● **To do**
Copy the listing below exactly, but skip the pictures.
• • • •
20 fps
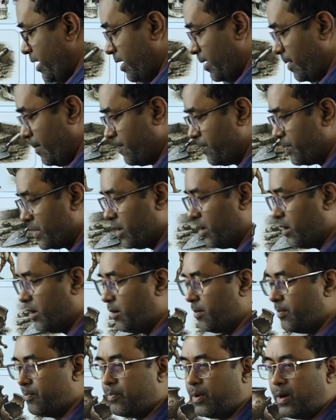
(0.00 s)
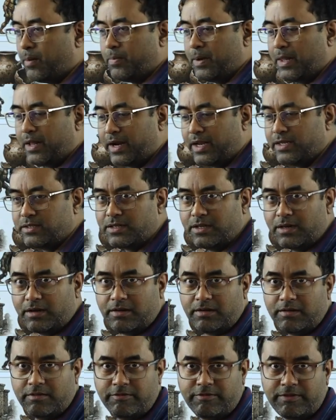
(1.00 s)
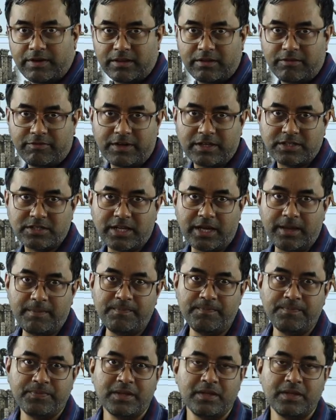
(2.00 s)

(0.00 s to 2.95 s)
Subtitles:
or popularized for the first time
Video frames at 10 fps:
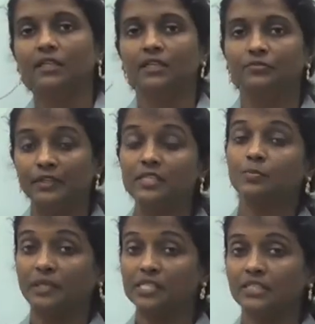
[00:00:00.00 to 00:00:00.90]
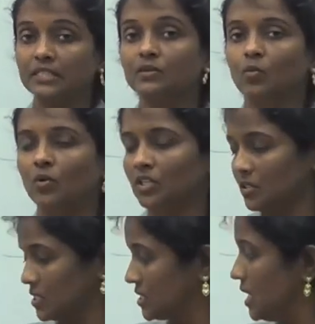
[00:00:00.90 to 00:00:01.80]
if it is present in
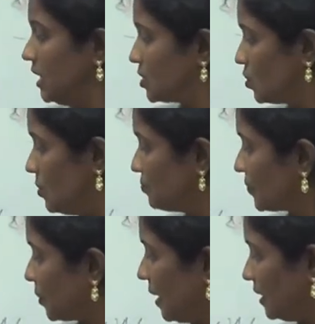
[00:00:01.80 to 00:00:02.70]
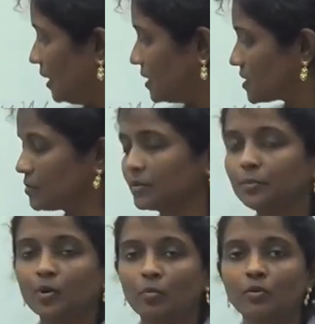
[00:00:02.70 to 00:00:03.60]
waters. So mainly is uh, the
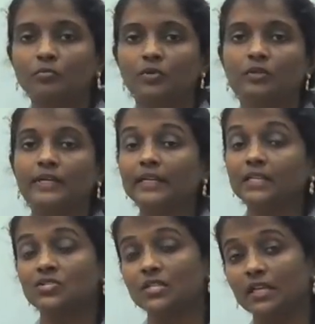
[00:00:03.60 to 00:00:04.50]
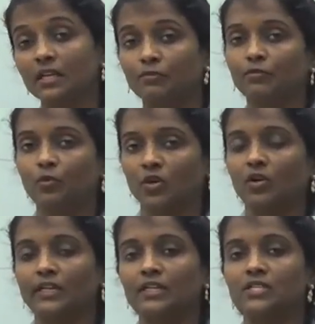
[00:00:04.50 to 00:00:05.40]
problem uh, industrial effluent or
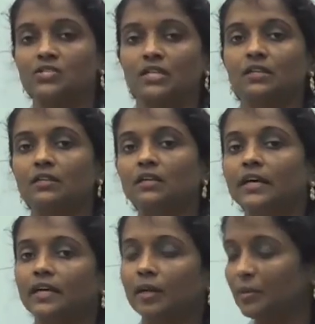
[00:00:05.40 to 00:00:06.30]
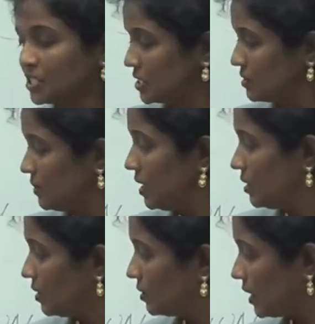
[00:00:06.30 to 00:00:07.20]
industrial emission
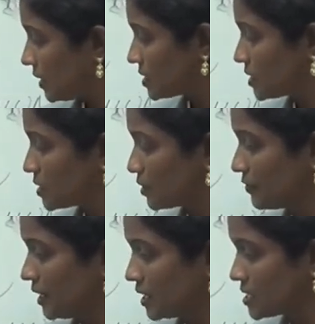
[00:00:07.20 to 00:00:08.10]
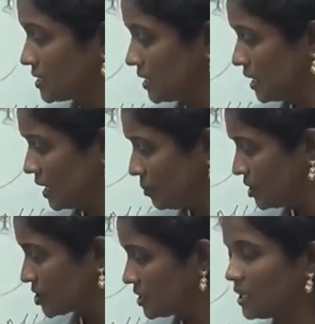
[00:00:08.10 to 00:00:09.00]
uh, as a result of industrial
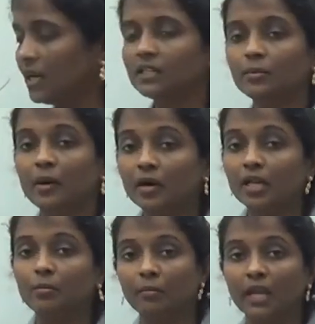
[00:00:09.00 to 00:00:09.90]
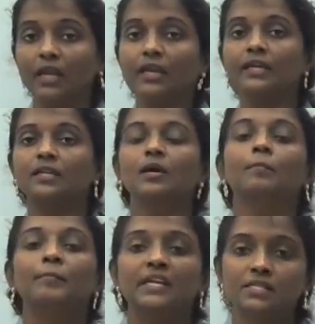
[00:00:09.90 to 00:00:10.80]
emission the mercury may get
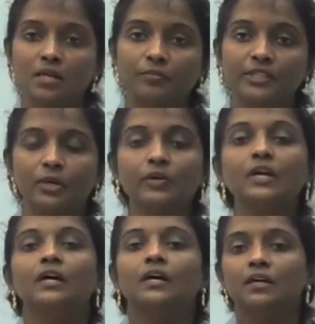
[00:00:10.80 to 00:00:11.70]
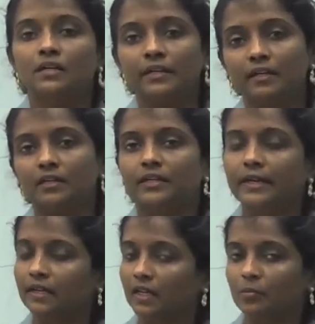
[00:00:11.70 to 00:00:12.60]
mixed up with our uh,
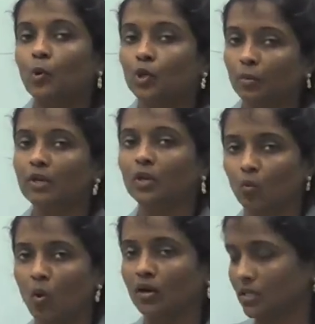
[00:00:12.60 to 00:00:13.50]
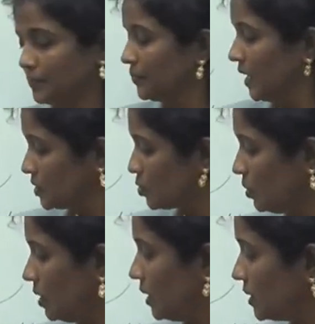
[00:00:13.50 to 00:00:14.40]
drinking potable water.
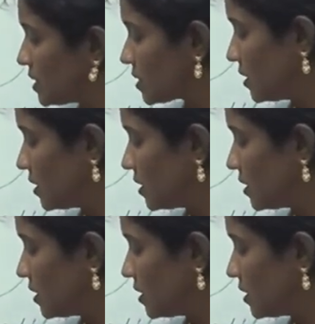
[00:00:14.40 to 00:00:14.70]
So this,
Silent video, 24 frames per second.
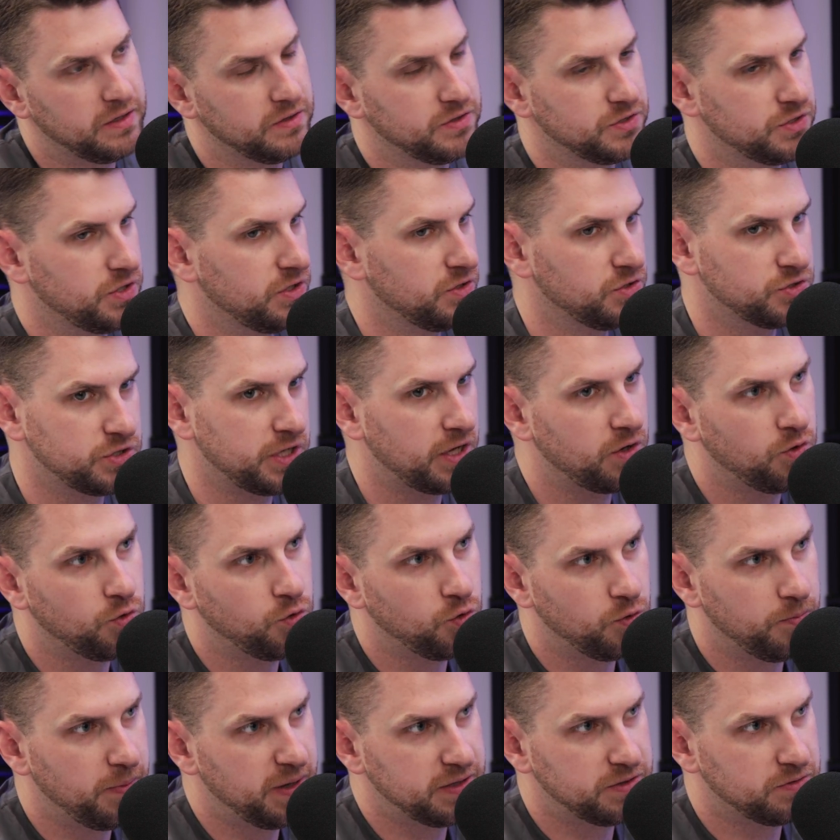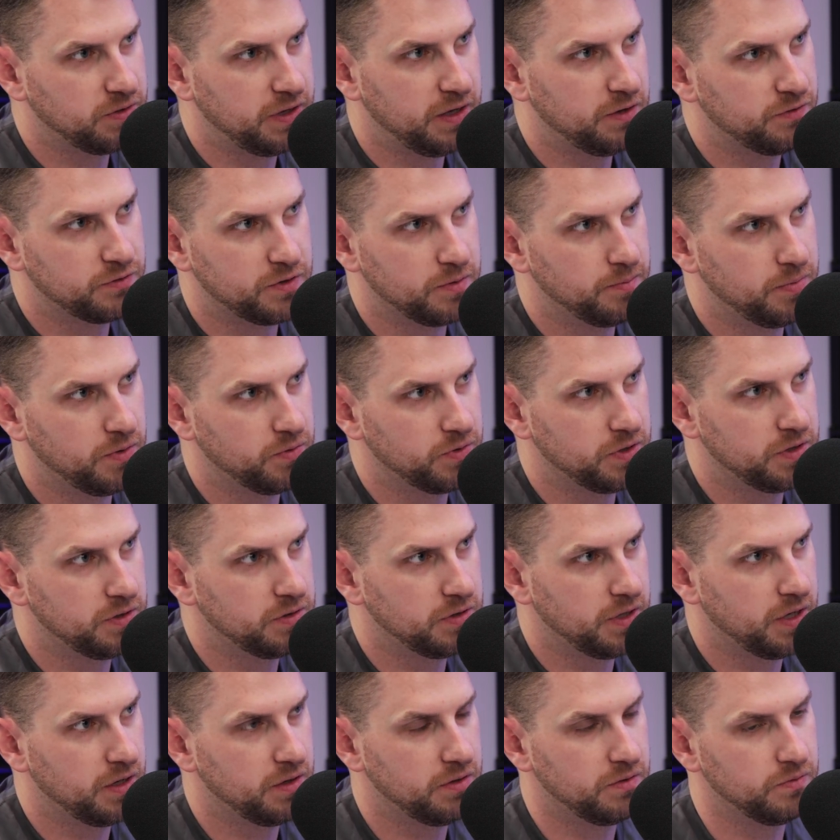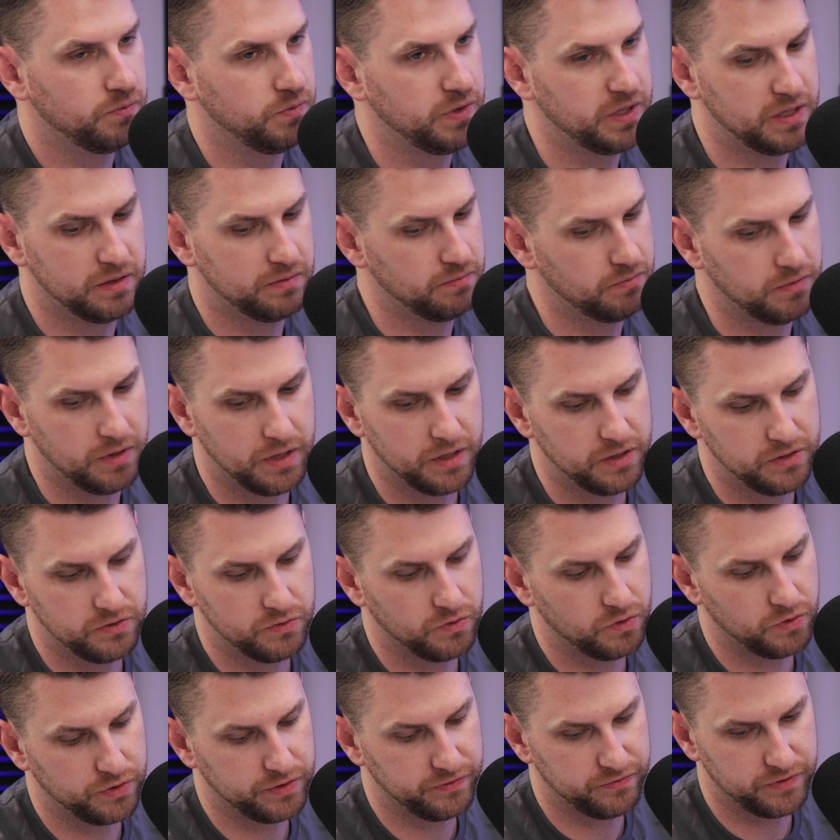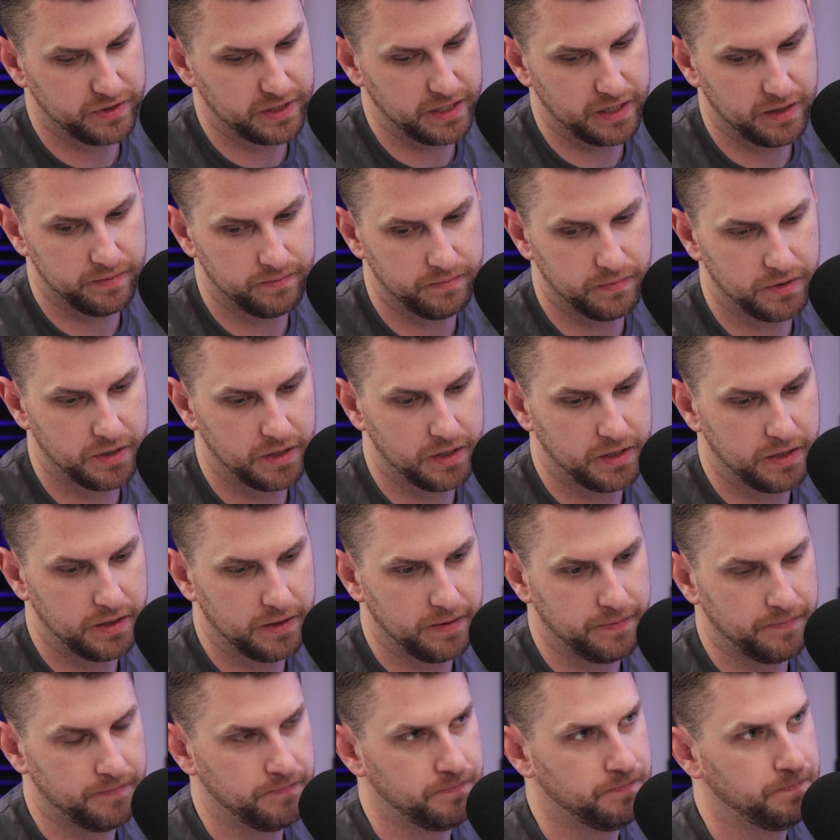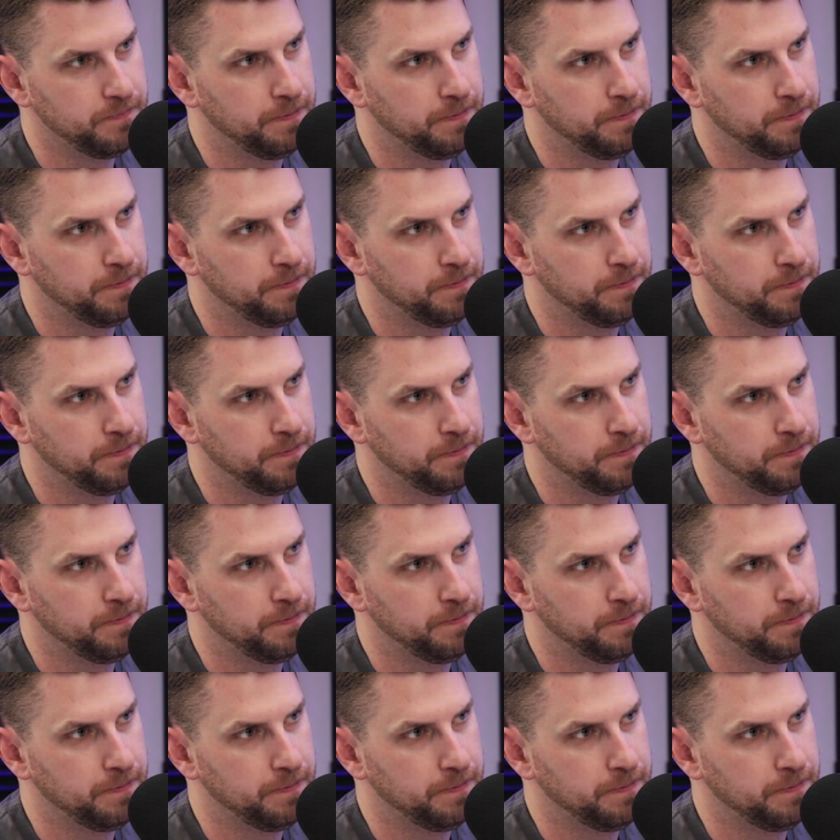There's that whole mental health component that we can get into a whole different time. Yeah.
• • • •
● **Your response**
20 fps
(0.00 s)
(1.00 s)
(2.00 s)

(0.00 s to 2.95 s)
Subtitles:
or popularized for the first time
Video frames at 10 fps:
[00:00:00.00 to 00:00:00.90]
[00:00:00.90 to 00:00:01.80]
if it is present in
[00:00:01.80 to 00:00:02.70]
[00:00:02.70 to 00:00:03.60]
waters. So mainly is uh, the
[00:00:03.60 to 00:00:04.50]
[00:00:04.50 to 00:00:05.40]
problem uh, industrial effluent or
[00:00:05.40 to 00:00:06.30]
[00:00:06.30 to 00:00:07.20]
industrial emission
[00:00:07.20 to 00:00:08.10]
[00:00:08.10 to 00:00:09.00]
uh, as a result of industrial
[00:00:09.00 to 00:00:09.90]
[00:00:09.90 to 00:00:10.80]
emission the mercury may get
[00:00:10.80 to 00:00:11.70]
[00:00:11.70 to 00:00:12.60]
mixed up with our uh,
[00:00:12.60 to 00:00:13.50]
[00:00:13.50 to 00:00:14.40]
drinking potable water.
[00:00:14.40 to 00:00:14.70]
So this,
Silent video, 24 frames per second.
There's that whole mental health component that we can get into a whole different time. Yeah.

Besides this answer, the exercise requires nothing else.